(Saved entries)
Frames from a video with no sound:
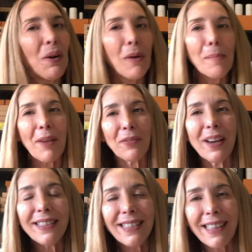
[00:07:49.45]
Well, my
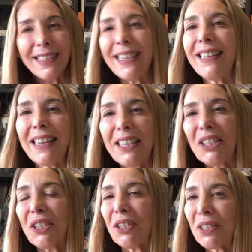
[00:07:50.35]
friends, that's it. It's
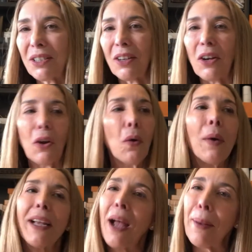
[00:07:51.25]
just a
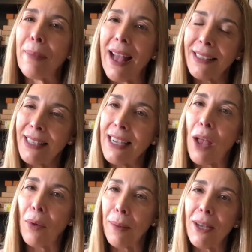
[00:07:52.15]
quick unboxing. I
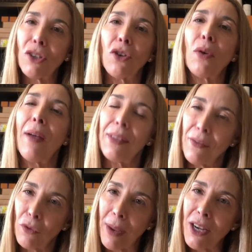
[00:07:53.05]
want to make sure you have the
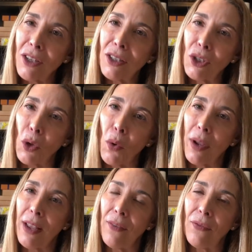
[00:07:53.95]
information. So
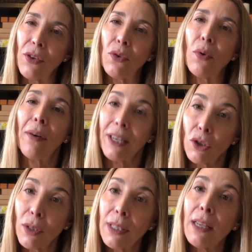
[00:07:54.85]
if you are
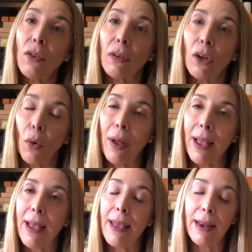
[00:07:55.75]
interested, you can go
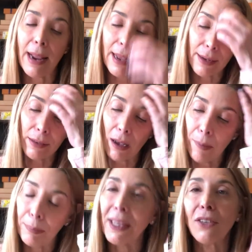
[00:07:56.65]
ahead and
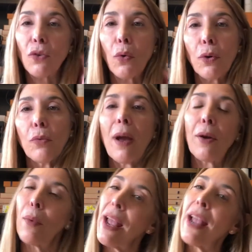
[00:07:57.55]
um, place your order right
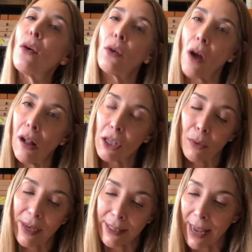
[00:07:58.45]
away or call
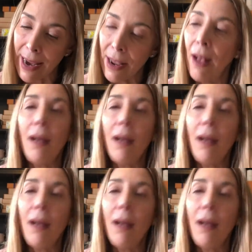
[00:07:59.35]
your SA.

• [Exercise requirements] Without the pictures, copy out all the records above exactly.

• [Response to this exercise]
Frames from a video with no sound:
[00:07:49.45]
Well, my
[00:07:50.35]
friends, that's it. It's
[00:07:51.25]
just a
[00:07:52.15]
quick unboxing. I
[00:07:53.05]
want to make sure you have the
[00:07:53.95]
information. So
[00:07:54.85]
if you are
[00:07:55.75]
interested, you can go
[00:07:56.65]
ahead and
[00:07:57.55]
um, place your order right
[00:07:58.45]
away or call
[00:07:59.35]
your SA.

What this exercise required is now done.